__Collected data__:
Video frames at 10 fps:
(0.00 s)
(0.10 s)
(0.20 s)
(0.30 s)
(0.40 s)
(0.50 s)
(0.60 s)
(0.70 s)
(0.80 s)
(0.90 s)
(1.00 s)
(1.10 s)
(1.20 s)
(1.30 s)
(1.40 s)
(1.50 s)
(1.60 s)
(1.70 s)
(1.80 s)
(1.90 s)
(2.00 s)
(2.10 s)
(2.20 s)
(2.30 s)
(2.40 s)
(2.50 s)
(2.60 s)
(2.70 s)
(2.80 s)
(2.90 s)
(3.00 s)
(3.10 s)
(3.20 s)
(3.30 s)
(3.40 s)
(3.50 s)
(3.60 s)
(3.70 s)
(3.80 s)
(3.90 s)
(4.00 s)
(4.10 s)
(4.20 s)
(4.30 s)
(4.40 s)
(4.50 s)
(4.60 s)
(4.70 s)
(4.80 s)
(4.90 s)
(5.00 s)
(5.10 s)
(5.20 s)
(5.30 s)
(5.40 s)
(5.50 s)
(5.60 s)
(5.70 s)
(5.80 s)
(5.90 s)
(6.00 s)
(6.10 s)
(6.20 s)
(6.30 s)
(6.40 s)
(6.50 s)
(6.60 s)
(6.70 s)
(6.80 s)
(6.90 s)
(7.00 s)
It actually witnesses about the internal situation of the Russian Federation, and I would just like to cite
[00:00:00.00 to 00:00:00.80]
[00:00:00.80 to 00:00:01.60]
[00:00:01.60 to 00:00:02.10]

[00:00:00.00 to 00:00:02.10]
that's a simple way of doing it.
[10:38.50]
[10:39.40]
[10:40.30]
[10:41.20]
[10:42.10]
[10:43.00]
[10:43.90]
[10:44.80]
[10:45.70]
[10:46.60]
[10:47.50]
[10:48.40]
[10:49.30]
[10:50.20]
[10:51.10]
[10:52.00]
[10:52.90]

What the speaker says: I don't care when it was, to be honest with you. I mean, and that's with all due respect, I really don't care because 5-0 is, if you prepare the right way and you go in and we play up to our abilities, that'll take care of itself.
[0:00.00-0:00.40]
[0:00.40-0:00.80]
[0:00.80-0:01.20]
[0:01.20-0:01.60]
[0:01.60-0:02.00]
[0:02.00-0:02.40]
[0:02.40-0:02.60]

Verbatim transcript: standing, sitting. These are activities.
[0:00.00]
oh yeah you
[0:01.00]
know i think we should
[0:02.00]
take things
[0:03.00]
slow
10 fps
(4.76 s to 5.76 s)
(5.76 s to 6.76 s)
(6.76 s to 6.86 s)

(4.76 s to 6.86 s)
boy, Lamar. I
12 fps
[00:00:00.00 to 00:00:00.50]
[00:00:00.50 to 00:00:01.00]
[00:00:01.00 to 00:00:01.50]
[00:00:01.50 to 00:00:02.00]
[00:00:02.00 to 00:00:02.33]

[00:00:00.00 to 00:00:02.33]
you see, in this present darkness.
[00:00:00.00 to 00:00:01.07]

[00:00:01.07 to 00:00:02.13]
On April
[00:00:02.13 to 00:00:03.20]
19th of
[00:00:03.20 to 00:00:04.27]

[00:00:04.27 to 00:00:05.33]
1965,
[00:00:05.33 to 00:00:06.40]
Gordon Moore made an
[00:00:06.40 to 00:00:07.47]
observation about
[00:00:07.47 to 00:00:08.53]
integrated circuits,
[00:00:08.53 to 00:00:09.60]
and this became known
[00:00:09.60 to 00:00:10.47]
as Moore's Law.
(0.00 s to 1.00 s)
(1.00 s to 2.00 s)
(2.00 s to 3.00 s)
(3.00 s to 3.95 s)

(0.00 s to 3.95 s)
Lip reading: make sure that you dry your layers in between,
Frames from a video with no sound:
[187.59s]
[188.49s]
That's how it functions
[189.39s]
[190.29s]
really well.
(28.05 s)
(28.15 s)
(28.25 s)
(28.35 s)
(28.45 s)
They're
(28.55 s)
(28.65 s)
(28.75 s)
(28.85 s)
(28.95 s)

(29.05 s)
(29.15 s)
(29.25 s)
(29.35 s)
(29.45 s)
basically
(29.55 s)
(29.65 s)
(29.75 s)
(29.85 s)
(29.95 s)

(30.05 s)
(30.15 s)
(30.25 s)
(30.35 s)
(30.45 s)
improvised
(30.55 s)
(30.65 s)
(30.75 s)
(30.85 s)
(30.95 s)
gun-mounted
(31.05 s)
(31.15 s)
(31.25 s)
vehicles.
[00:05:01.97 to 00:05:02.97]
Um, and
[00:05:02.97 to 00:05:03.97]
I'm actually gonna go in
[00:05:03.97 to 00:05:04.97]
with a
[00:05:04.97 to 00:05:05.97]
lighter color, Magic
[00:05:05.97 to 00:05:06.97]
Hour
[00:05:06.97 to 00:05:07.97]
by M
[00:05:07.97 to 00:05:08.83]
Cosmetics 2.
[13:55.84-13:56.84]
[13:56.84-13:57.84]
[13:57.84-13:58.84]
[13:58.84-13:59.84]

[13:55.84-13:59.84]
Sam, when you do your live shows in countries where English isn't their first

__To do__: Could you reproduce every record exactly as written?

__Response box__:
Video frames at 10 fps:
(0.00 s)
(0.10 s)
(0.20 s)
(0.30 s)
(0.40 s)
(0.50 s)
(0.60 s)
(0.70 s)
(0.80 s)
(0.90 s)
(1.00 s)
(1.10 s)
(1.20 s)
(1.30 s)
(1.40 s)
(1.50 s)
(1.60 s)
(1.70 s)
(1.80 s)
(1.90 s)
(2.00 s)
(2.10 s)
(2.20 s)
(2.30 s)
(2.40 s)
(2.50 s)
(2.60 s)
(2.70 s)
(2.80 s)
(2.90 s)
(3.00 s)
(3.10 s)
(3.20 s)
(3.30 s)
(3.40 s)
(3.50 s)
(3.60 s)
(3.70 s)
(3.80 s)
(3.90 s)
(4.00 s)
(4.10 s)
(4.20 s)
(4.30 s)
(4.40 s)
(4.50 s)
(4.60 s)
(4.70 s)
(4.80 s)
(4.90 s)
(5.00 s)
(5.10 s)
(5.20 s)
(5.30 s)
(5.40 s)
(5.50 s)
(5.60 s)
(5.70 s)
(5.80 s)
(5.90 s)
(6.00 s)
(6.10 s)
(6.20 s)
(6.30 s)
(6.40 s)
(6.50 s)
(6.60 s)
(6.70 s)
(6.80 s)
(6.90 s)
(7.00 s)
It actually witnesses about the internal situation of the Russian Federation, and I would just like to cite
[00:00:00.00 to 00:00:00.80]
[00:00:00.80 to 00:00:01.60]
[00:00:01.60 to 00:00:02.10]

[00:00:00.00 to 00:00:02.10]
that's a simple way of doing it.
[10:38.50]
[10:39.40]
[10:40.30]
[10:41.20]
[10:42.10]
[10:43.00]
[10:43.90]
[10:44.80]
[10:45.70]
[10:46.60]
[10:47.50]
[10:48.40]
[10:49.30]
[10:50.20]
[10:51.10]
[10:52.00]
[10:52.90]

What the speaker says: I don't care when it was, to be honest with you. I mean, and that's with all due respect, I really don't care because 5-0 is, if you prepare the right way and you go in and we play up to our abilities, that'll take care of itself.
[0:00.00-0:00.40]
[0:00.40-0:00.80]
[0:00.80-0:01.20]
[0:01.20-0:01.60]
[0:01.60-0:02.00]
[0:02.00-0:02.40]
[0:02.40-0:02.60]

Verbatim transcript: standing, sitting. These are activities.
[0:00.00]
oh yeah you
[0:01.00]
know i think we should
[0:02.00]
take things
[0:03.00]
slow
10 fps
(4.76 s to 5.76 s)
(5.76 s to 6.76 s)
(6.76 s to 6.86 s)

(4.76 s to 6.86 s)
boy, Lamar. I
12 fps
[00:00:00.00 to 00:00:00.50]
[00:00:00.50 to 00:00:01.00]
[00:00:01.00 to 00:00:01.50]
[00:00:01.50 to 00:00:02.00]
[00:00:02.00 to 00:00:02.33]

[00:00:00.00 to 00:00:02.33]
you see, in this present darkness.
[00:00:00.00 to 00:00:01.07]

[00:00:01.07 to 00:00:02.13]
On April
[00:00:02.13 to 00:00:03.20]
19th of
[00:00:03.20 to 00:00:04.27]

[00:00:04.27 to 00:00:05.33]
1965,
[00:00:05.33 to 00:00:06.40]
Gordon Moore made an
[00:00:06.40 to 00:00:07.47]
observation about
[00:00:07.47 to 00:00:08.53]
integrated circuits,
[00:00:08.53 to 00:00:09.60]
and this became known
[00:00:09.60 to 00:00:10.47]
as Moore's Law.
(0.00 s to 1.00 s)
(1.00 s to 2.00 s)
(2.00 s to 3.00 s)
(3.00 s to 3.95 s)

(0.00 s to 3.95 s)
Lip reading: make sure that you dry your layers in between,
Frames from a video with no sound:
[187.59s]
[188.49s]
That's how it functions
[189.39s]
[190.29s]
really well.
(28.05 s)
(28.15 s)
(28.25 s)
(28.35 s)
(28.45 s)
They're
(28.55 s)
(28.65 s)
(28.75 s)
(28.85 s)
(28.95 s)

(29.05 s)
(29.15 s)
(29.25 s)
(29.35 s)
(29.45 s)
basically
(29.55 s)
(29.65 s)
(29.75 s)
(29.85 s)
(29.95 s)

(30.05 s)
(30.15 s)
(30.25 s)
(30.35 s)
(30.45 s)
improvised
(30.55 s)
(30.65 s)
(30.75 s)
(30.85 s)
(30.95 s)
gun-mounted
(31.05 s)
(31.15 s)
(31.25 s)
vehicles.
[00:05:01.97 to 00:05:02.97]
Um, and
[00:05:02.97 to 00:05:03.97]
I'm actually gonna go in
[00:05:03.97 to 00:05:04.97]
with a
[00:05:04.97 to 00:05:05.97]
lighter color, Magic
[00:05:05.97 to 00:05:06.97]
Hour
[00:05:06.97 to 00:05:07.97]
by M
[00:05:07.97 to 00:05:08.83]
Cosmetics 2.
[13:55.84-13:56.84]
[13:56.84-13:57.84]
[13:57.84-13:58.84]
[13:58.84-13:59.84]

[13:55.84-13:59.84]
Sam, when you do your live shows in countries where English isn't their first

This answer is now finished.